# Coefficient of friction for surface

1. Dec 22, 2008

### Mini_Mashi

a) A block weighing 9.1N requires a force of 2.8N to push it along at constant velocity. What is the coefficient of friction for the surface?
b) A weight "W" is now place on the the block and 8N is needed to push them both at constant velocity.

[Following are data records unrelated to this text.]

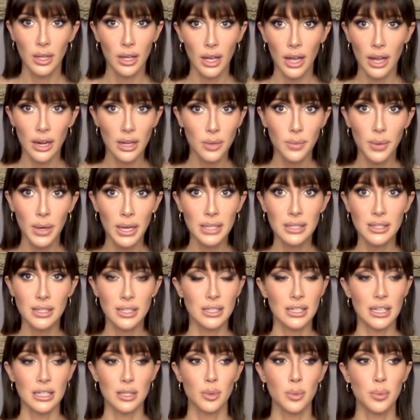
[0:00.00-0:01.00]
anyways
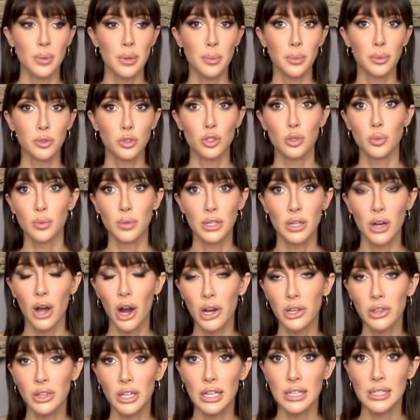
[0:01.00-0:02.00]
because that's what people do
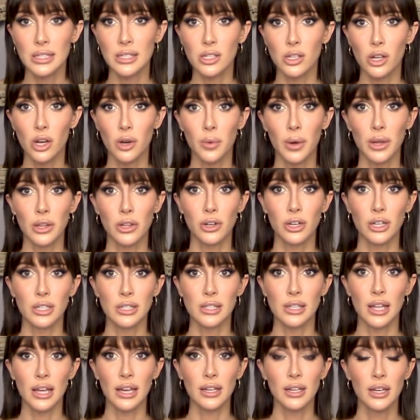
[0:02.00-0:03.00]
regardless you know whether
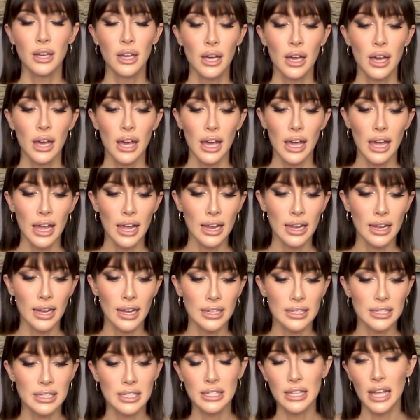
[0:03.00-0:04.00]
it's like a
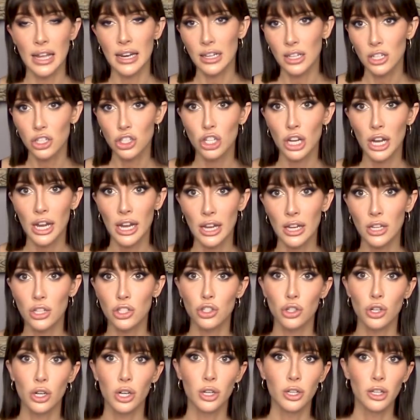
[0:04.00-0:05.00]
aesthetic
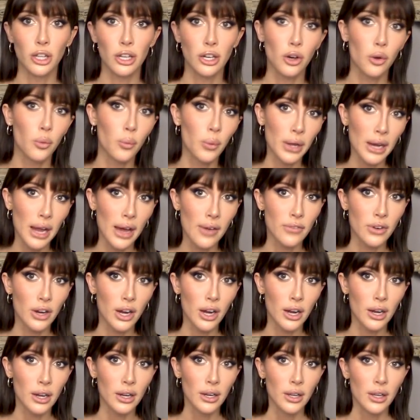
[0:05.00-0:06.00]
change or like a
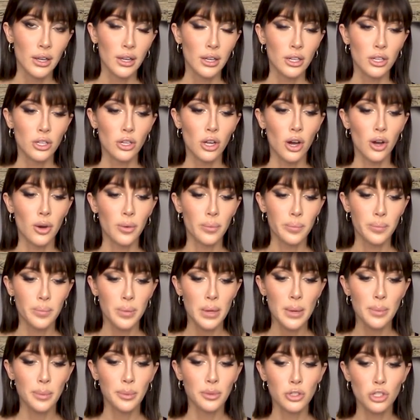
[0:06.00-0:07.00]
whatever. You know,
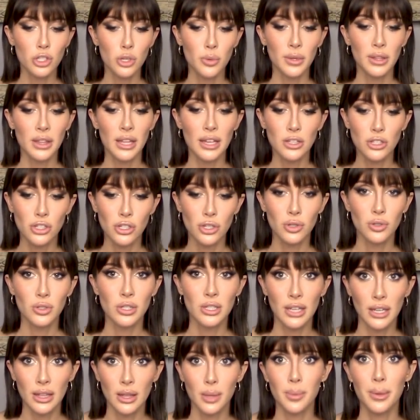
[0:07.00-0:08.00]
people do what they do to
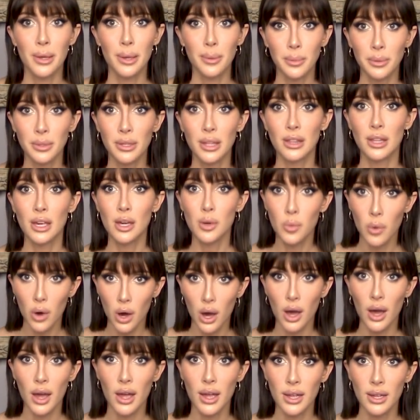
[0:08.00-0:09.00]
get the people that they
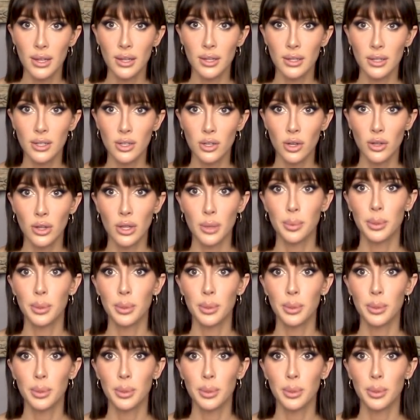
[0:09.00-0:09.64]
want. You know, they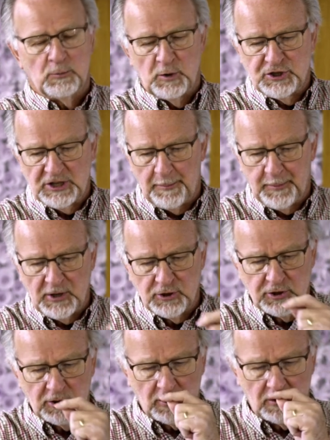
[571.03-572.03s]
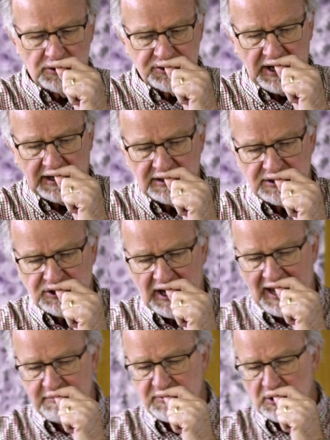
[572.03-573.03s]
we jump into 2
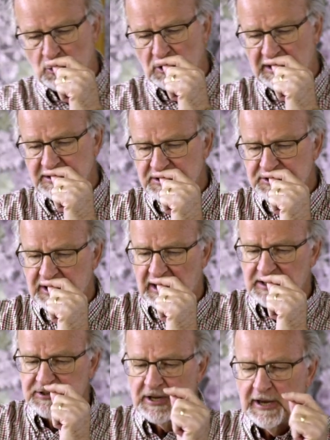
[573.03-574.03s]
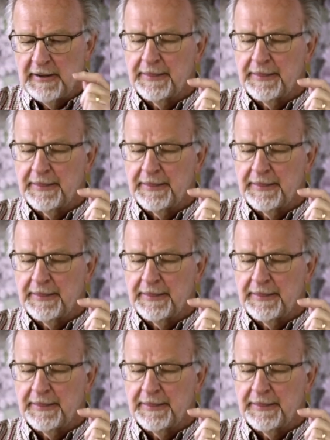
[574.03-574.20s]
Samuel, and it says,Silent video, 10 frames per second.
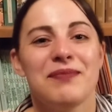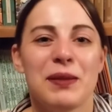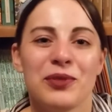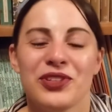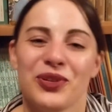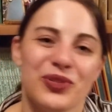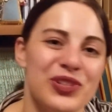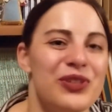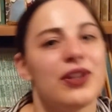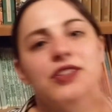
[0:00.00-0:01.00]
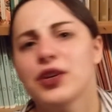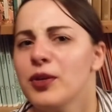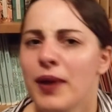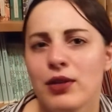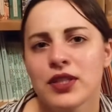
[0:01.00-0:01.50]
people to not do. Like, don't
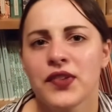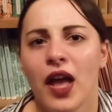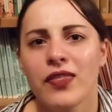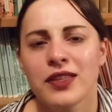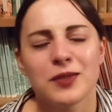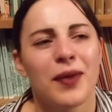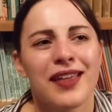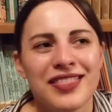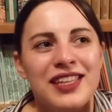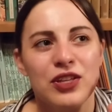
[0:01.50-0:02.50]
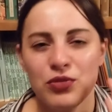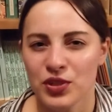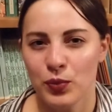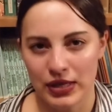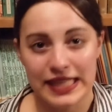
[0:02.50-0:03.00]
compare yourself to others, but I think you
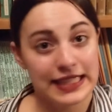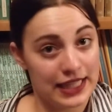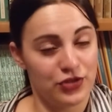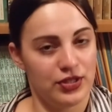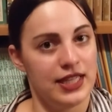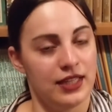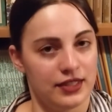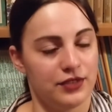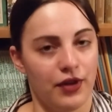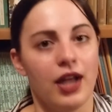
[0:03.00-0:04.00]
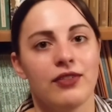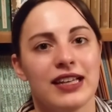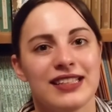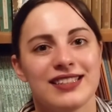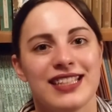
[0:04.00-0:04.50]
just will. It's literally a
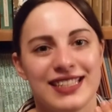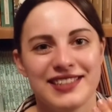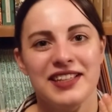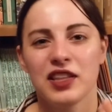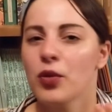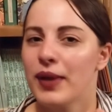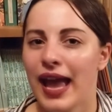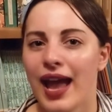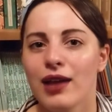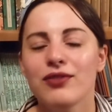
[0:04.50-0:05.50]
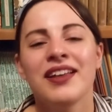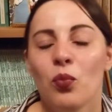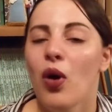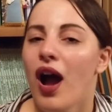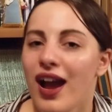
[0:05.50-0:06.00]
survivalist instinct that we have.
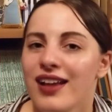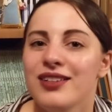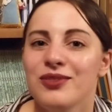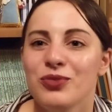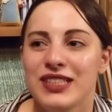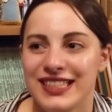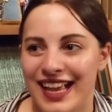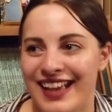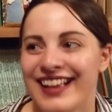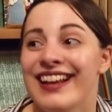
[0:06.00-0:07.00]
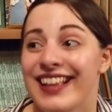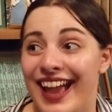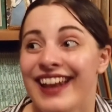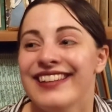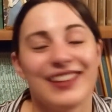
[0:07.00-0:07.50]
What I would say, and
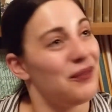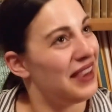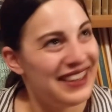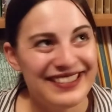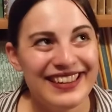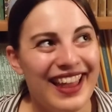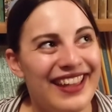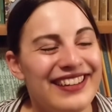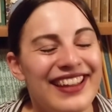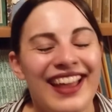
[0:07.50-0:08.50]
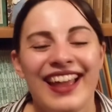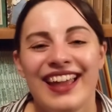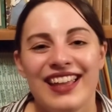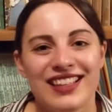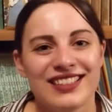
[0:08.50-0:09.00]
again, something I need to learn,
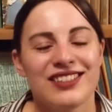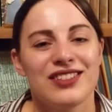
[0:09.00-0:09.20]
is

What is weight "W" on the block?

This is what I got:
Since it is constant velocity, there is no acceleration, therefore Fnet is 0, therefore Ff is 2.8N.
Normal force is (9.1)(9.8) =89.18N
Formula: Ff=uN

2.8=u(89.18)
2.8/89.18=u
Therefore u= 0.031
, but that's not the right answer... Why? what did I do wrong?

I take it I need to know a before I can do b?

2. Dec 22, 2008

### jamesrc

Why did you multiply the weight of 9.1 N by 9.8 to get the normal force?

3. Dec 22, 2008

### Mini_Mashi

Hm? Don't you need to?
Fg=mg so Fg=(9.1)(9.8), and normal force is going the other direction and Fnet=0, so normal force is also 89.18.

Isn't that right?

4. Dec 22, 2008

### jamesrc

The weight would equal the mass times g, but you weren't given the mass, you were given the weight which is equal to the normal force. Look at your units: N is a unit of force, if you were given mass in kg and multiplied that by g which has units [m/s^2], you would end up with Newtons (again, a force). But what is 1N * 1m/s^2?

5. Dec 22, 2008

### Mini_Mashi

ohhh. I see what I did wrong, thanks!! You're great help!
I can't believe my mistake!